The big question is , what are these interesting jobs and where are they going to come from?
Intellectual output can be much more easily and freely copied than physical labour (e.g software,music etc) so do we really need billions of mediocre scientists/programmers/artists or just a few million good ones who's work everyone else can reap the benefit from?
Nurse plus: most family doctors could be replaced by a friendly nurse and a big computerized database of symptoms and diseases and a relatively simple program to tell her which tests to perform and when to refer the patient to a specialist.
When you locked yourself out of your house you don't need a fully trained locksmith, you just need a guy who can open the lock which is easy with a modern tool.
In general there are a ton of jobs available through deskilling, guildbusting and creative thinking.
The big question is , what are these interesting jobs and where are they going to come from?
My 22nd blog post (of a 23-part series that was supposed be 22, before it was supposed to ~7) is covering that question.
The core concept in a lot of my writing recently has been Convexity, which is when the difference between excellent work and mediocre work matters much more than the difference between mediocrity and noncompliance. In engineering we call this the "10X" effect.
[snip]
Where is there room left for humans?
1. High-end service work. [...] Wealthier people might pay a huge premium for the [high-quality] work they can get from a person as opposed to the [reliable] work done by computers. Then, the payoff function is a convex filter applied to this performance measure, y. Even though it's service work, the "little bit extra" that comes form human involvement makes it convex work on the real market.
2. Creative arts (probably). I doubt that we'll ever see computers that can do this as well as we can. Of course, they'll take on more of the grunt work and eventually be used to supply inspiration, but I think there will be a human edge, in writing novels and composing symphonies, forever. At least, that'll be true at the high end. Of course, there'll be auto-generated trash romance novels in a decade, if there aren't already.
3. Research, science, and programming. These [cheap] reliable machines don't descend from the sky. People have to solve scientific problems, hardware engineers have to build the machines, and software engineers must program them. There's also a place for executives and project managers in that process, as well: bringing coffee so the people doing actual work don't have to break flow to get it.
4. Leadership. People use "leadership" as a euphemism for the rapidly evolving and someday-soon-subordinate set of activities we call "people management", but there will always be a place for people who can actually lead on their own merits. The above (1-3) require not only it, but the most important subcategory (perhaps the only actually important one) of leadership, which is...

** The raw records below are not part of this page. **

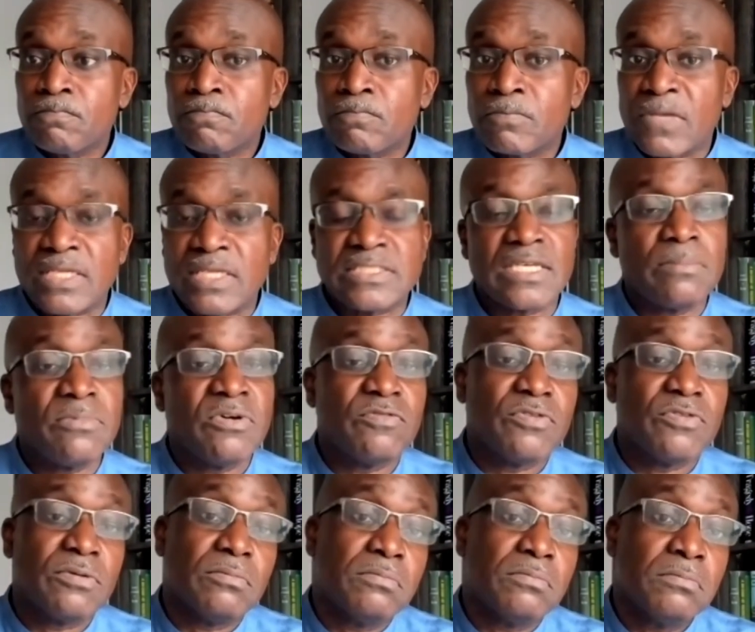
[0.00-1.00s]
And some of
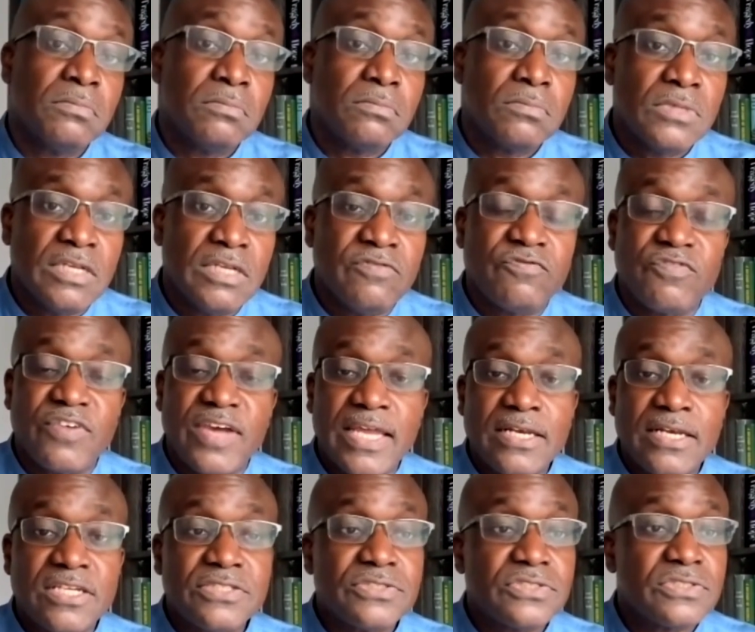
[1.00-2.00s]
them, in
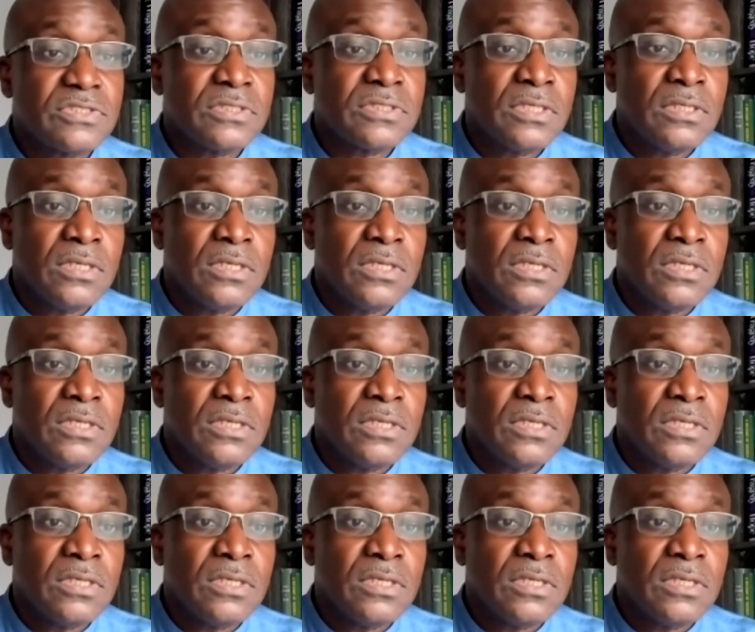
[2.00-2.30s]
fairness,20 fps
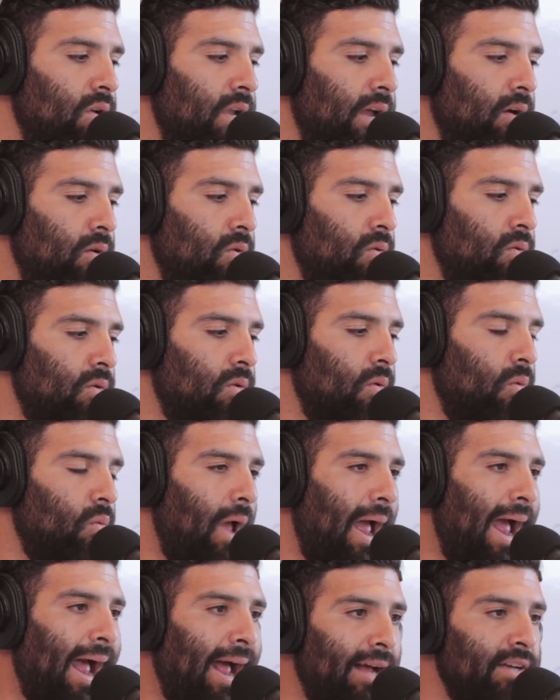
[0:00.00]
now,
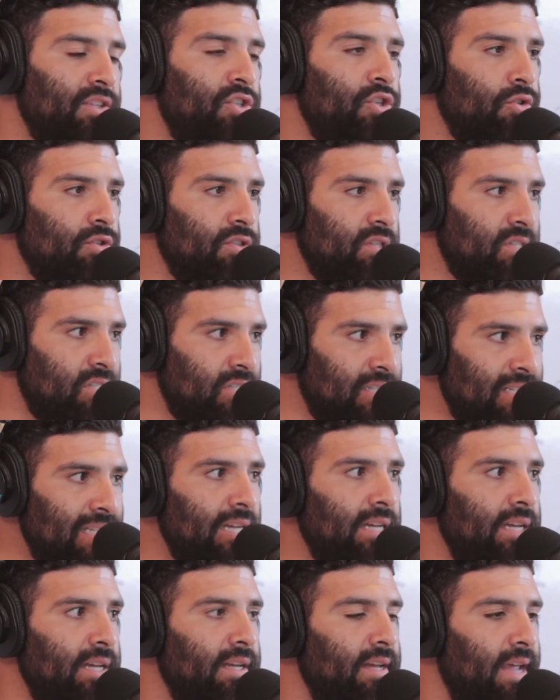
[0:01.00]
as you're
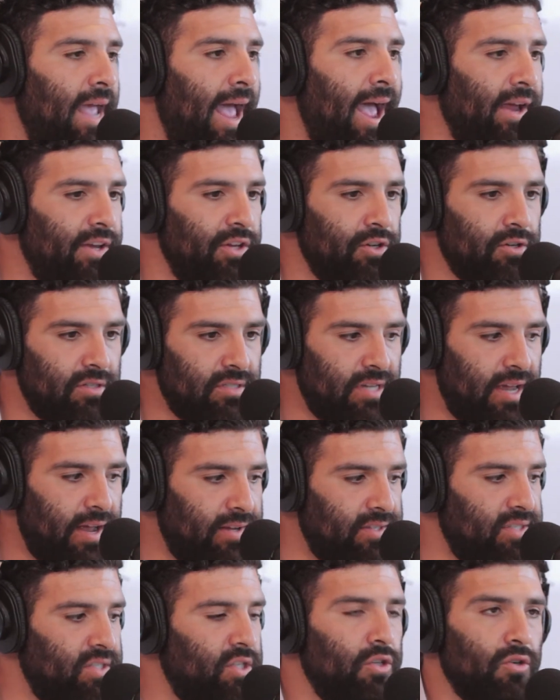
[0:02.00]
sitting at your desk,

5. Education and teaching. This is what I call "hidden convexity" because the wages for these professionals are despairingly concave, but the impact is not merely convex, but fully exponential. One of the most important Buddhist meditations-- and it requires no supernatural beliefs to do it-- is on the kindness of others, as a way of understanding interdependence, and it often comes back to teaching. That is the most important thing we do.
Of course, all of this work has something in common. It's convex. Small differences in performance (including noise factors) have major impacts. A few people do those jobs very well and gets lots of rewards, and most get very little. This is why Convexity is such a major economic problem (I contend, the defining problem of the 21st century). The convex world has no hope of sustaining full employment. Would you hire a 17-year-old who just learned Python to write your core machine-learning infrastructure? Hell no, but you'd hire the 27-year-old he turns into after ten years of hard work. Who will pay for that, though? How's he going to eat while he gets there? The convex economy can't support the learn-while-you're-economically-useless-on-your-parents'-dime regime. Learning has to be lifelong, because the world changes so fast, and that also means people will need to be paid while they do it.
The education example is interesting because it's the only one of those which tends to be heavily unionised in most western countries at least. So that probably explains why the wages are concave. It's also one that benefits greatly from physical proximity, so there will be a demand for a fairly high number of teachers because they don't "scale" as well.
Although MOOCs may change that a bit.
Based on what I have heard from friends who are teachers, getting paid more as a teacher is usually done via being promoted to a leadership position (i.e headteacher etc) which has more to do with politics than teaching skill. Or getting seniority with experience (measured in years) which does not necessarily correlate with skill either.
This means that teachers who teach well do so because they are intrinsically motivated to teach rather than for the money but of course they do need some money to eat.
I wonder if this could be applied to other fields.
For example, would you rather be paid a guaranteed fixed lower middle class wage to hack on open source projects all day with a 0% risk of starvation but equally a 0% chance of getting rich but you do get a pay rise after 5 years and another after 10 years.
Or would you rather work for peanuts at a startup with a 1% chance of becoming a multi-millionaire?
And would there be difference in how motivated you were to do your best work in either scenario?
Intellectual output can be much more easily and freely copied than physical labour (e.g software,music etc) so do we really need billions of mediocre scientists/programmers/artists or just a few million good ones who's work everyone else can reap the benefit from?